◆ Directions:
Could you copy exactly the lines below from the one with "[00:02:31.87]" to the one with "[00:02:37.27]", inclusive, leaving out any pictures?

◆ Material provided:
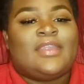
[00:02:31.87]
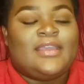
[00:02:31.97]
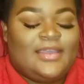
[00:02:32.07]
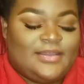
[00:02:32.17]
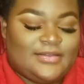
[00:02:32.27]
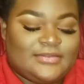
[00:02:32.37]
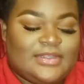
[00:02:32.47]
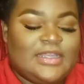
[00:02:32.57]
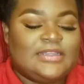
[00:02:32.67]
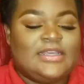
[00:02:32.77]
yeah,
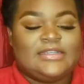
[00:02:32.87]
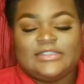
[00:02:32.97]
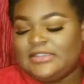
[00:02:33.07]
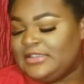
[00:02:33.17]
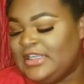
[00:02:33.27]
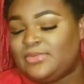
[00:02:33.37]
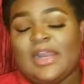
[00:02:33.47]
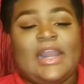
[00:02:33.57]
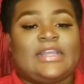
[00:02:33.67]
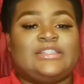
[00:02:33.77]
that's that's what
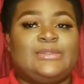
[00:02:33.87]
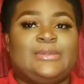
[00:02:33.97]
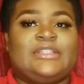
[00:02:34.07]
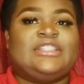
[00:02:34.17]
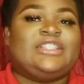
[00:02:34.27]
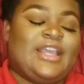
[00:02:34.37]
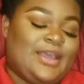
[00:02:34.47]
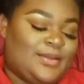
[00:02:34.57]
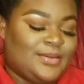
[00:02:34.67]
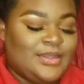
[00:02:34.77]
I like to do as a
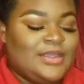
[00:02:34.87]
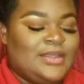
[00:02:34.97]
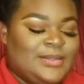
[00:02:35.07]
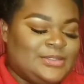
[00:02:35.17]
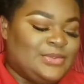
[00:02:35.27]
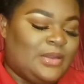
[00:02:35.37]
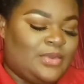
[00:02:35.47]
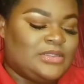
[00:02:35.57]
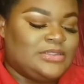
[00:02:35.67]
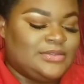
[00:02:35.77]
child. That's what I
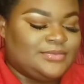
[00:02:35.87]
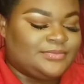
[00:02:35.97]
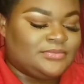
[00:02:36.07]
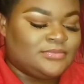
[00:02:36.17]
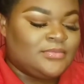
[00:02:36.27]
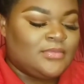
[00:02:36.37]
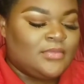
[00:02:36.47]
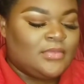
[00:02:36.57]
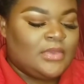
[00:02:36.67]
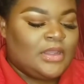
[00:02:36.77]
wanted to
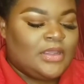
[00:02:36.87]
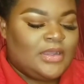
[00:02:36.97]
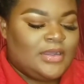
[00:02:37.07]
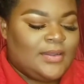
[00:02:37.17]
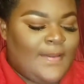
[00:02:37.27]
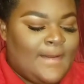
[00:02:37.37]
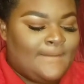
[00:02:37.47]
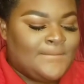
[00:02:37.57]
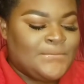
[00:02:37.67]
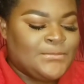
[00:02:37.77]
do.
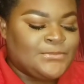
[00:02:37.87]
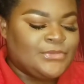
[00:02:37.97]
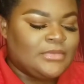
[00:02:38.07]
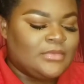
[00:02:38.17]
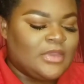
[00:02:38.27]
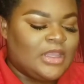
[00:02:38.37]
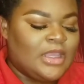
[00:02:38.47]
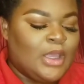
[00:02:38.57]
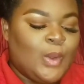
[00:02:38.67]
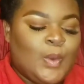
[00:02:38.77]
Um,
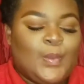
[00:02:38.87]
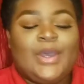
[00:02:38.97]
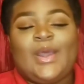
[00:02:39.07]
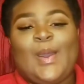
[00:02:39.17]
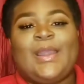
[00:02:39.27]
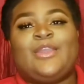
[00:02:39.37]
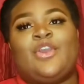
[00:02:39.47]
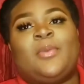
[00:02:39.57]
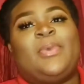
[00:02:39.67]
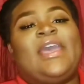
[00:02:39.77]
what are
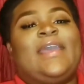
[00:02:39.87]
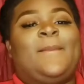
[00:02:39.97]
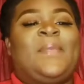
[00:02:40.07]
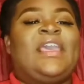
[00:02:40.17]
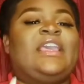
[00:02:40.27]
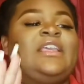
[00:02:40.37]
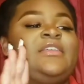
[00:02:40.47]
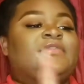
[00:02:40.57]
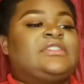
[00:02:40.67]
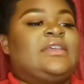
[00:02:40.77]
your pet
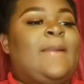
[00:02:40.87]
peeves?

---

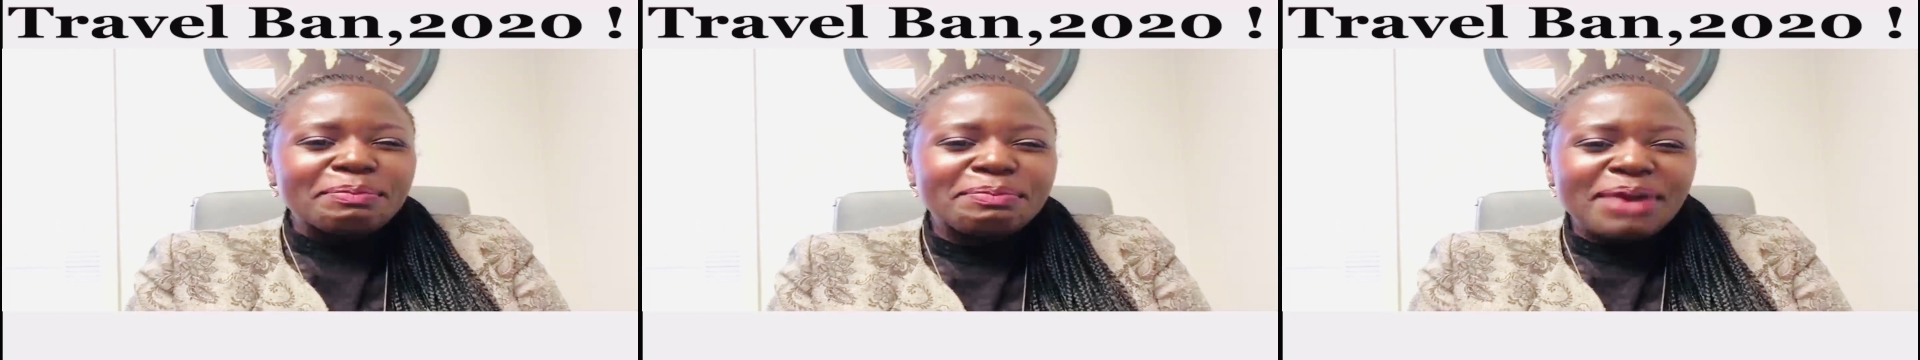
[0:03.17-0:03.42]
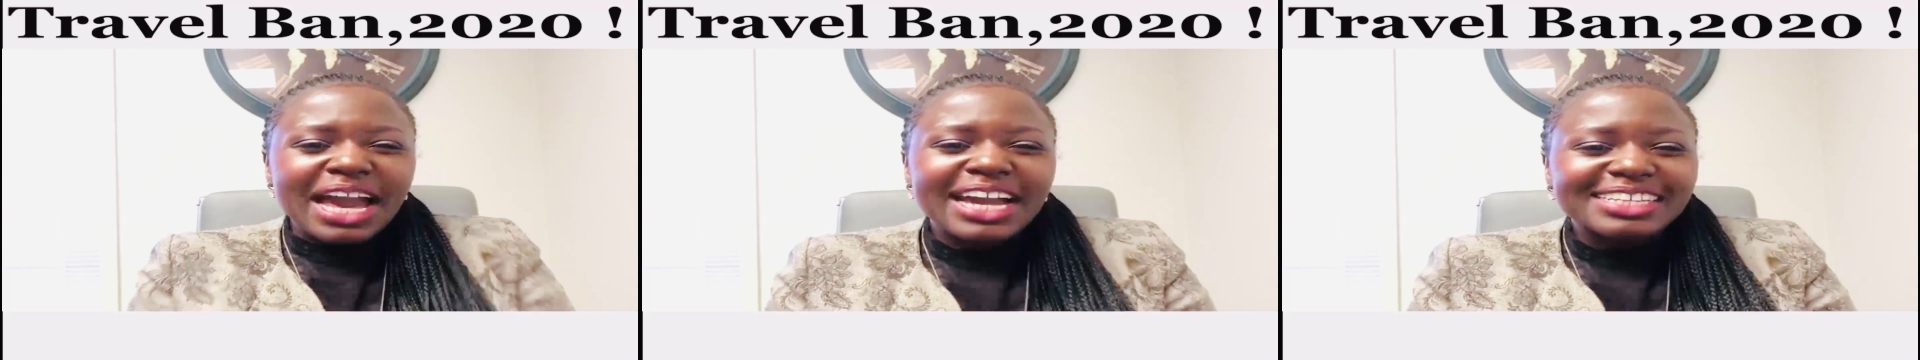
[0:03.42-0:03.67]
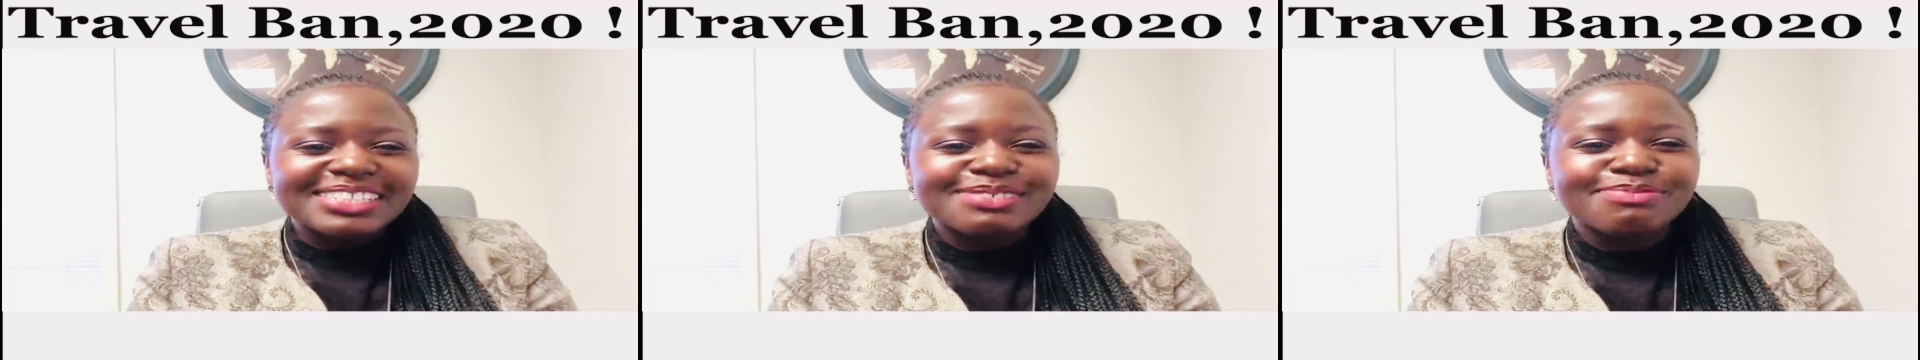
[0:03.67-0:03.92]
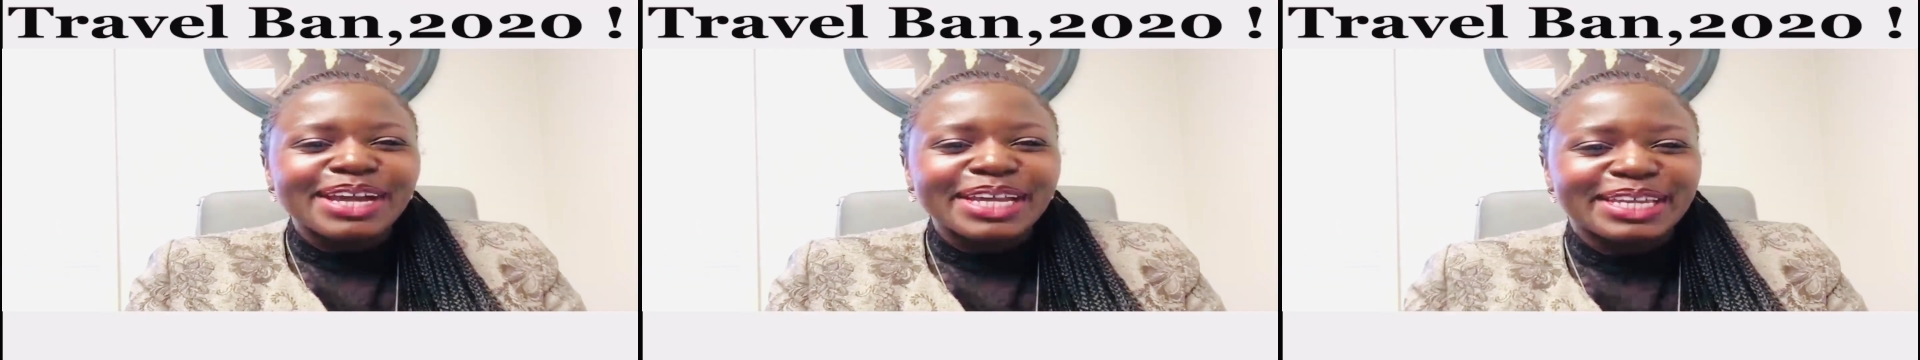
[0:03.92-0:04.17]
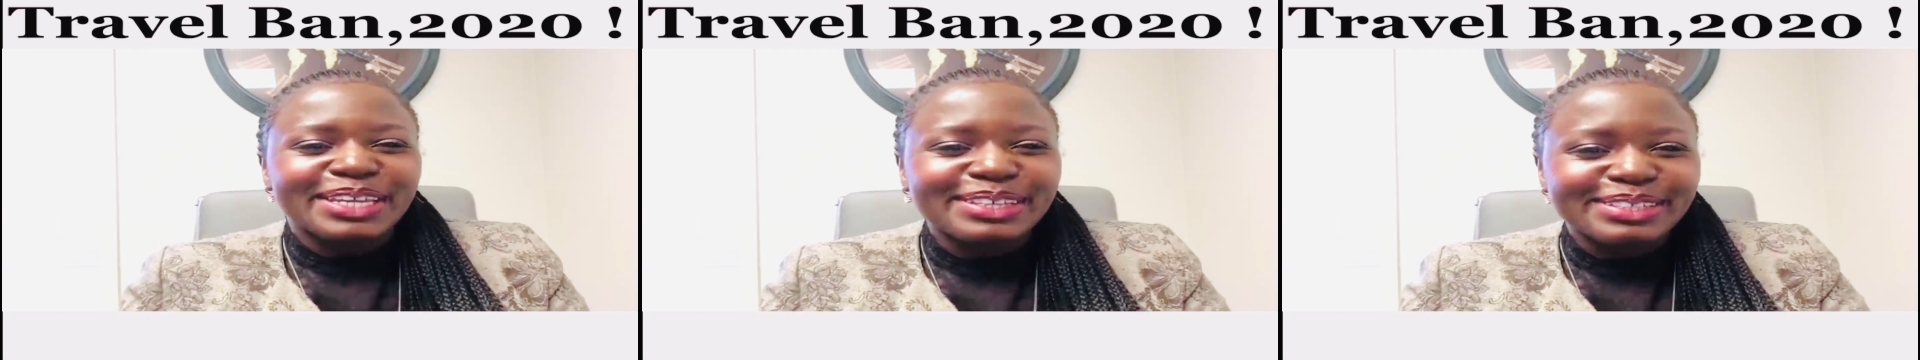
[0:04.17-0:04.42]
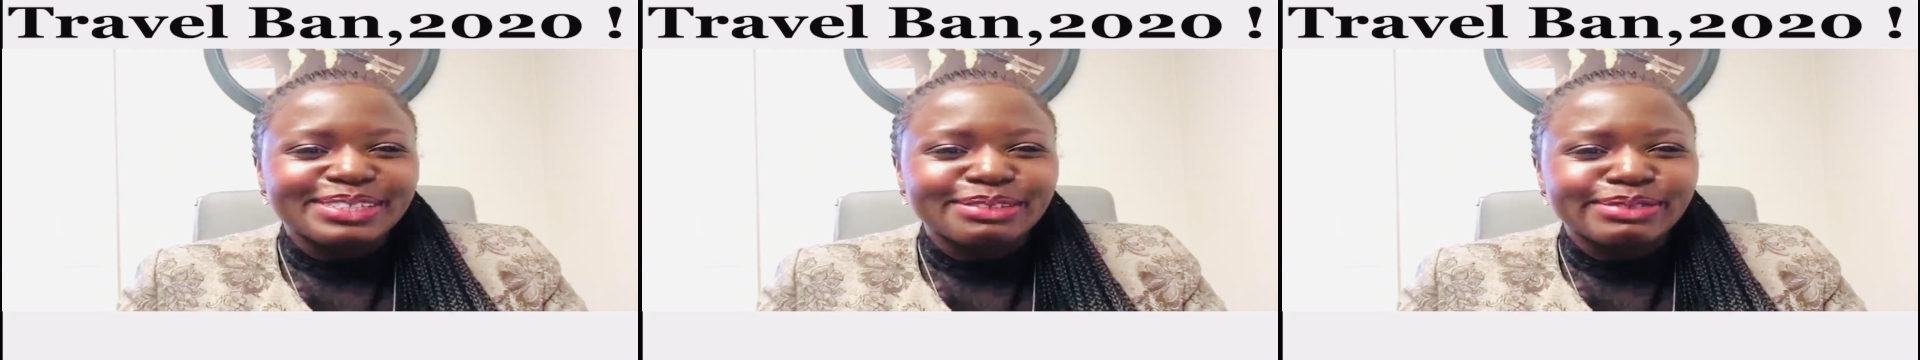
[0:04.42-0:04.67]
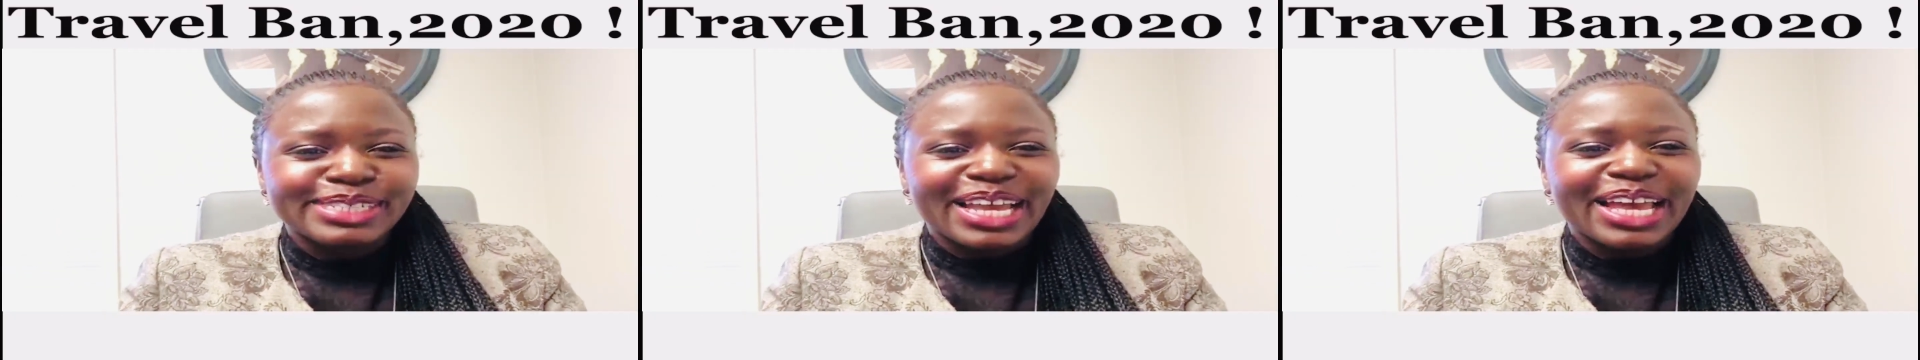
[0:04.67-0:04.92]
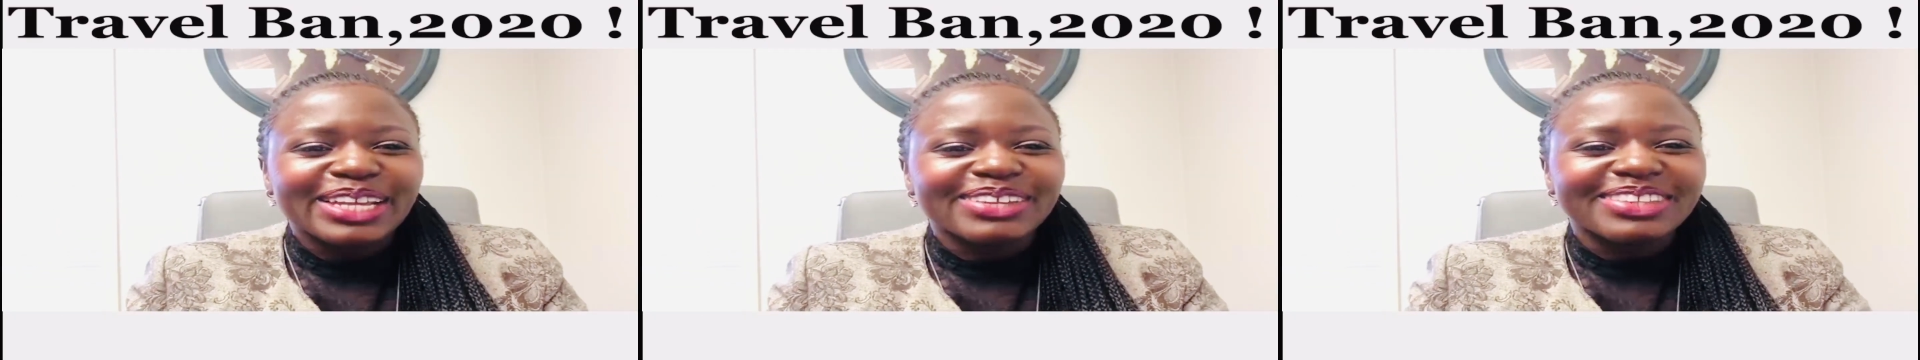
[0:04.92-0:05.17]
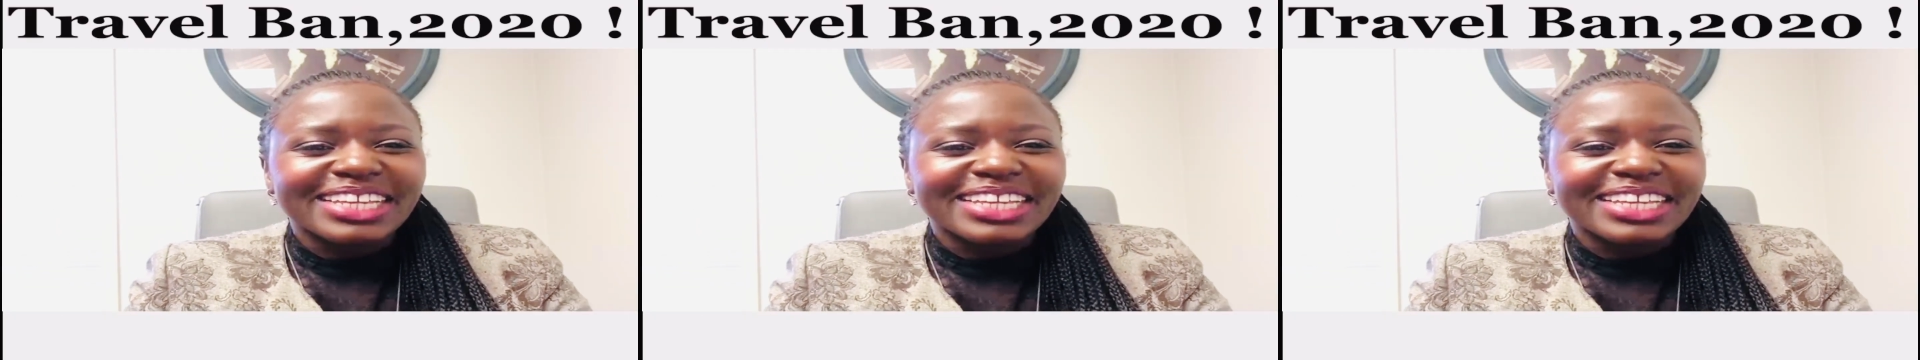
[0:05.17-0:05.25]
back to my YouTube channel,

◆ Solution to the problem:
[00:02:31.87]
[00:02:31.97]
[00:02:32.07]
[00:02:32.17]
[00:02:32.27]
[00:02:32.37]
[00:02:32.47]
[00:02:32.57]
[00:02:32.67]
[00:02:32.77]
yeah,
[00:02:32.87]
[00:02:32.97]
[00:02:33.07]
[00:02:33.17]
[00:02:33.27]
[00:02:33.37]
[00:02:33.47]
[00:02:33.57]
[00:02:33.67]
[00:02:33.77]
that's that's what
[00:02:33.87]
[00:02:33.97]
[00:02:34.07]
[00:02:34.17]
[00:02:34.27]
[00:02:34.37]
[00:02:34.47]
[00:02:34.57]
[00:02:34.67]
[00:02:34.77]
I like to do as a
[00:02:34.87]
[00:02:34.97]
[00:02:35.07]
[00:02:35.17]
[00:02:35.27]
[00:02:35.37]
[00:02:35.47]
[00:02:35.57]
[00:02:35.67]
[00:02:35.77]
child. That's what I
[00:02:35.87]
[00:02:35.97]
[00:02:36.07]
[00:02:36.17]
[00:02:36.27]
[00:02:36.37]
[00:02:36.47]
[00:02:36.57]
[00:02:36.67]
[00:02:36.77]
wanted to
[00:02:36.87]
[00:02:36.97]
[00:02:37.07]
[00:02:37.17]
[00:02:37.27]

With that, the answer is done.